Saved entries
■ ■ ■ ■

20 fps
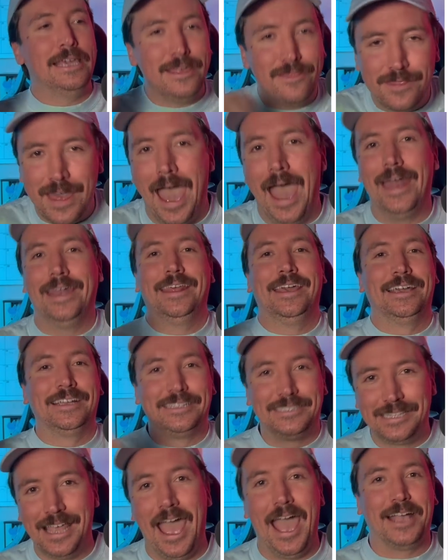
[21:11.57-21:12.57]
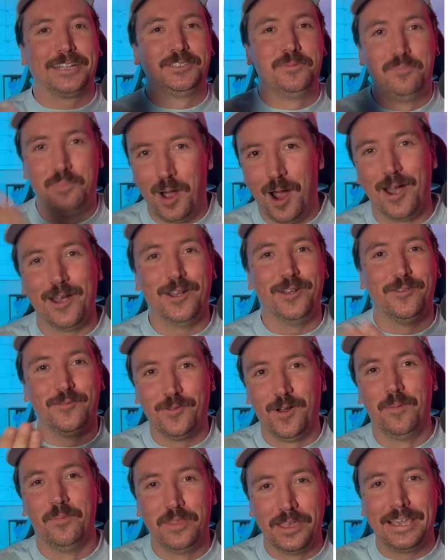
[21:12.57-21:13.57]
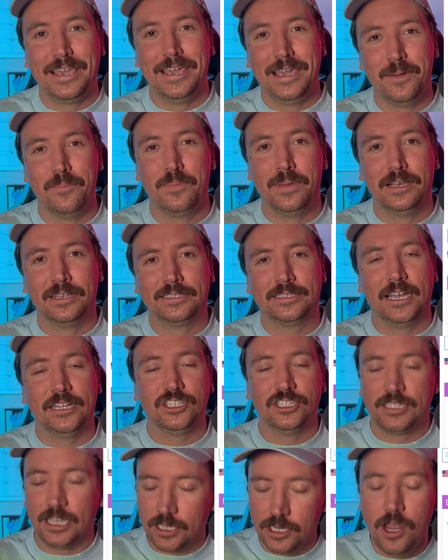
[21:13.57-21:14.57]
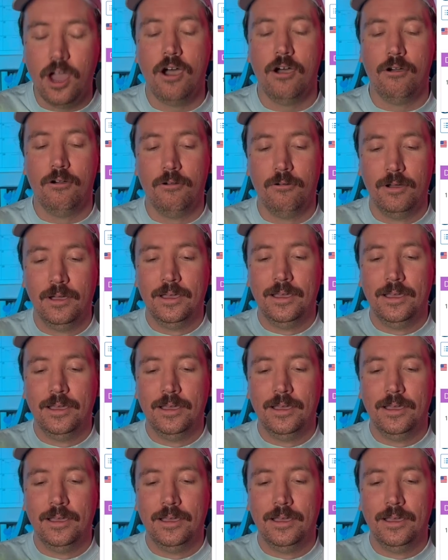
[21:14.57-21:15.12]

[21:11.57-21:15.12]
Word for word: that exact part from the Key and Peele sketch. It's like, no,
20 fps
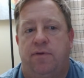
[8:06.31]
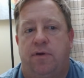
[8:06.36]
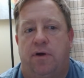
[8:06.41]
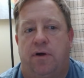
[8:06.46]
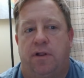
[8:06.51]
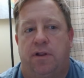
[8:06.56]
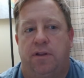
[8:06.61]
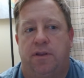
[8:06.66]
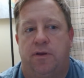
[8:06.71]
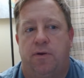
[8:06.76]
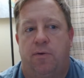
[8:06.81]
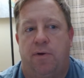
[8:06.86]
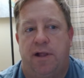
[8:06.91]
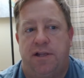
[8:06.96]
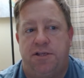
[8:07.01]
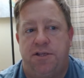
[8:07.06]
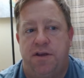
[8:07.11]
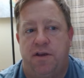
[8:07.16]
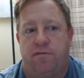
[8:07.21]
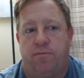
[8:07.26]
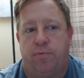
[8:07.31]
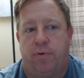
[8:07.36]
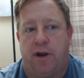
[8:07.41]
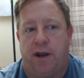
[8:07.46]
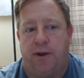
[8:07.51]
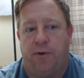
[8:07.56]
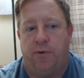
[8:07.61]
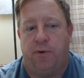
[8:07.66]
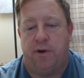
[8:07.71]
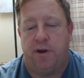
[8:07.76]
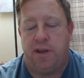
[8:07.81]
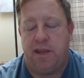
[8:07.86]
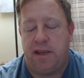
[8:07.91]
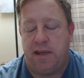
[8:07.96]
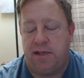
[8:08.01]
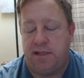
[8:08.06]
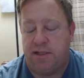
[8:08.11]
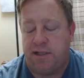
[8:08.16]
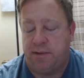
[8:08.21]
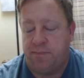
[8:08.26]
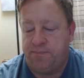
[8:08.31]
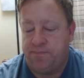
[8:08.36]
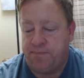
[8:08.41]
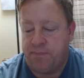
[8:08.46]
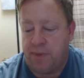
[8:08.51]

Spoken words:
called Question of Priorities.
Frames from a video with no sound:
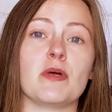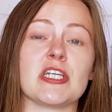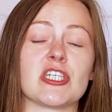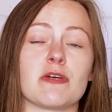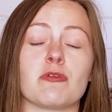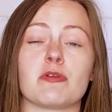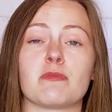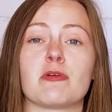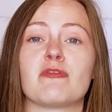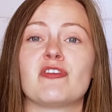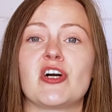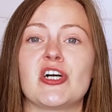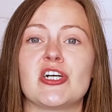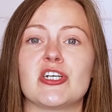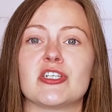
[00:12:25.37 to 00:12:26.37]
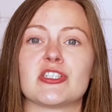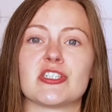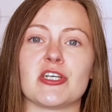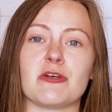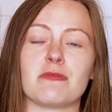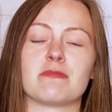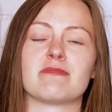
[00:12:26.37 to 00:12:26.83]
which I would prefer,
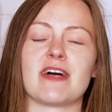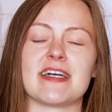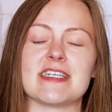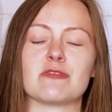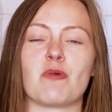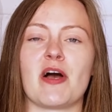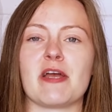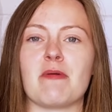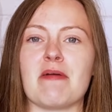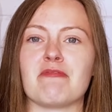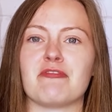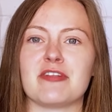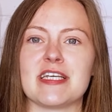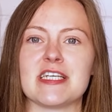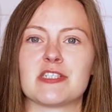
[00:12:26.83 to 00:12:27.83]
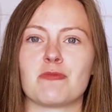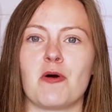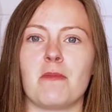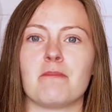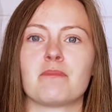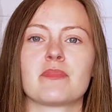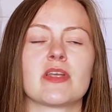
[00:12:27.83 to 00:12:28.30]
so that is why I went for this
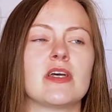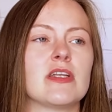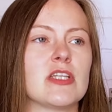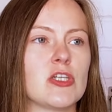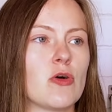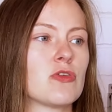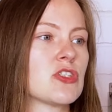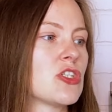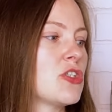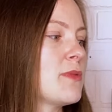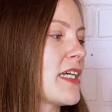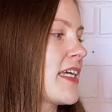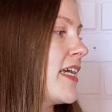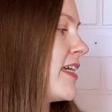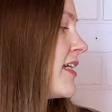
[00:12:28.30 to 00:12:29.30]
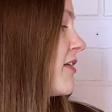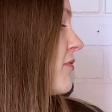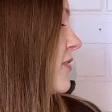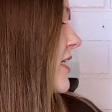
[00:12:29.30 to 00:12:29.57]
one. They also do a kit of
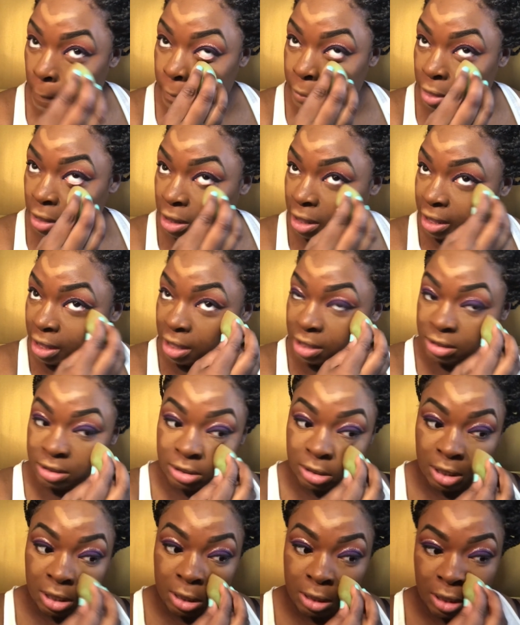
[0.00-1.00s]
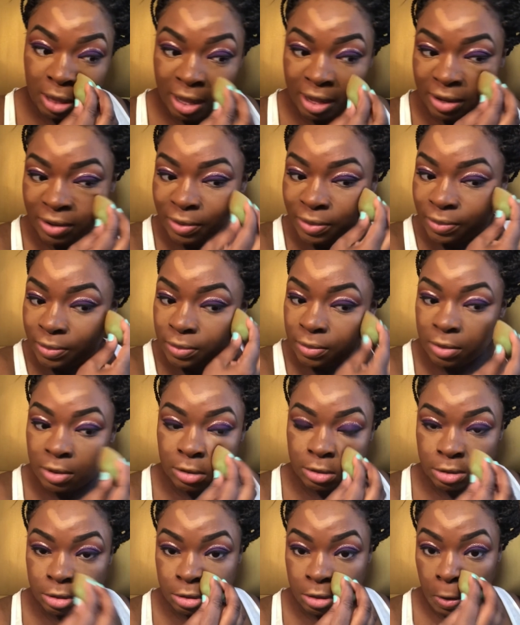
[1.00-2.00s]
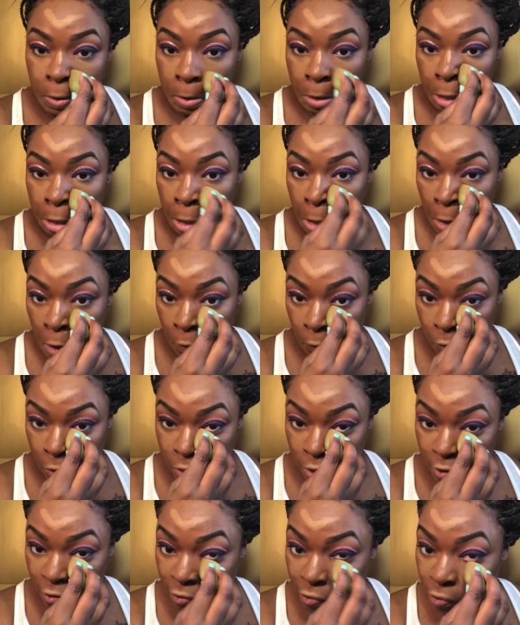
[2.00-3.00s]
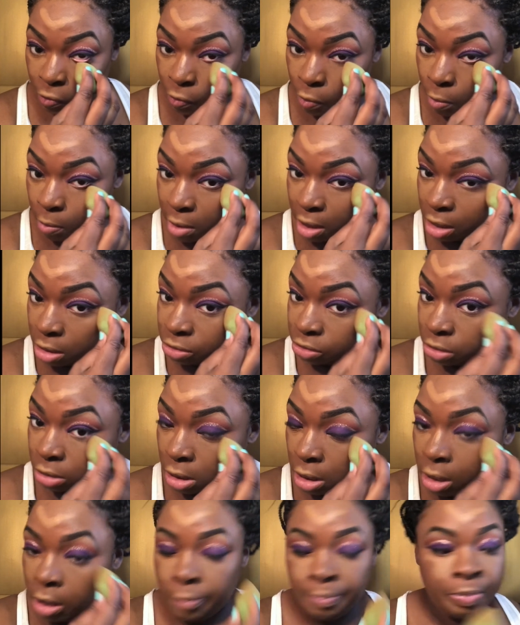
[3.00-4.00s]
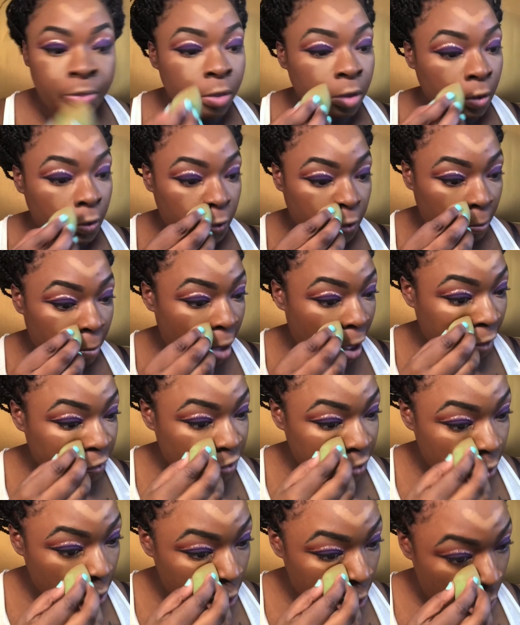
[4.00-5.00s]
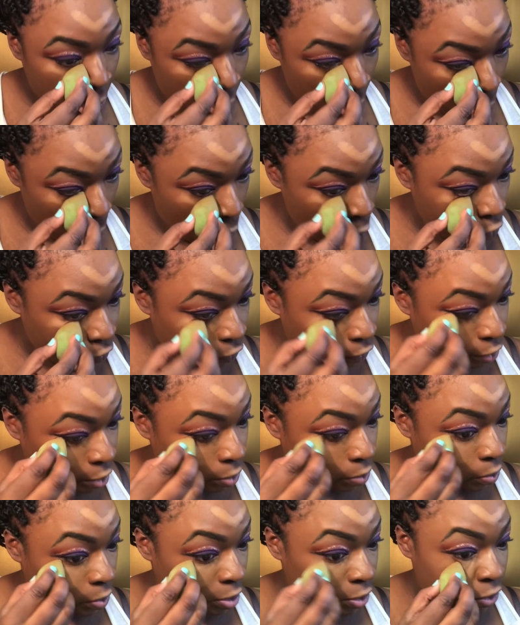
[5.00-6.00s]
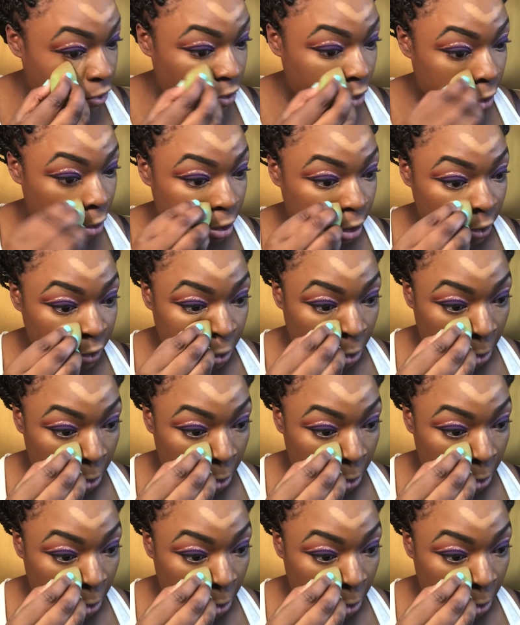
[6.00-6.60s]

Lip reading: But like I said, I don't necessarily care for this too much. So I'm actually gonna go over it with another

■ ■ ■ ■

◆ The problem:
Leave out the images and copy all remaining data word for word.

◆ Exercise result:
20 fps
[21:11.57-21:12.57]
[21:12.57-21:13.57]
[21:13.57-21:14.57]
[21:14.57-21:15.12]

[21:11.57-21:15.12]
Word for word: that exact part from the Key and Peele sketch. It's like, no,
20 fps
[8:06.31]
[8:06.36]
[8:06.41]
[8:06.46]
[8:06.51]
[8:06.56]
[8:06.61]
[8:06.66]
[8:06.71]
[8:06.76]
[8:06.81]
[8:06.86]
[8:06.91]
[8:06.96]
[8:07.01]
[8:07.06]
[8:07.11]
[8:07.16]
[8:07.21]
[8:07.26]
[8:07.31]
[8:07.36]
[8:07.41]
[8:07.46]
[8:07.51]
[8:07.56]
[8:07.61]
[8:07.66]
[8:07.71]
[8:07.76]
[8:07.81]
[8:07.86]
[8:07.91]
[8:07.96]
[8:08.01]
[8:08.06]
[8:08.11]
[8:08.16]
[8:08.21]
[8:08.26]
[8:08.31]
[8:08.36]
[8:08.41]
[8:08.46]
[8:08.51]

Spoken words:
called Question of Priorities.
Frames from a video with no sound:
[00:12:25.37 to 00:12:26.37]
[00:12:26.37 to 00:12:26.83]
which I would prefer,
[00:12:26.83 to 00:12:27.83]
[00:12:27.83 to 00:12:28.30]
so that is why I went for this
[00:12:28.30 to 00:12:29.30]
[00:12:29.30 to 00:12:29.57]
one. They also do a kit of
[0.00-1.00s]
[1.00-2.00s]
[2.00-3.00s]
[3.00-4.00s]
[4.00-5.00s]
[5.00-6.00s]
[6.00-6.60s]

Lip reading: But like I said, I don't necessarily care for this too much. So I'm actually gonna go over it with another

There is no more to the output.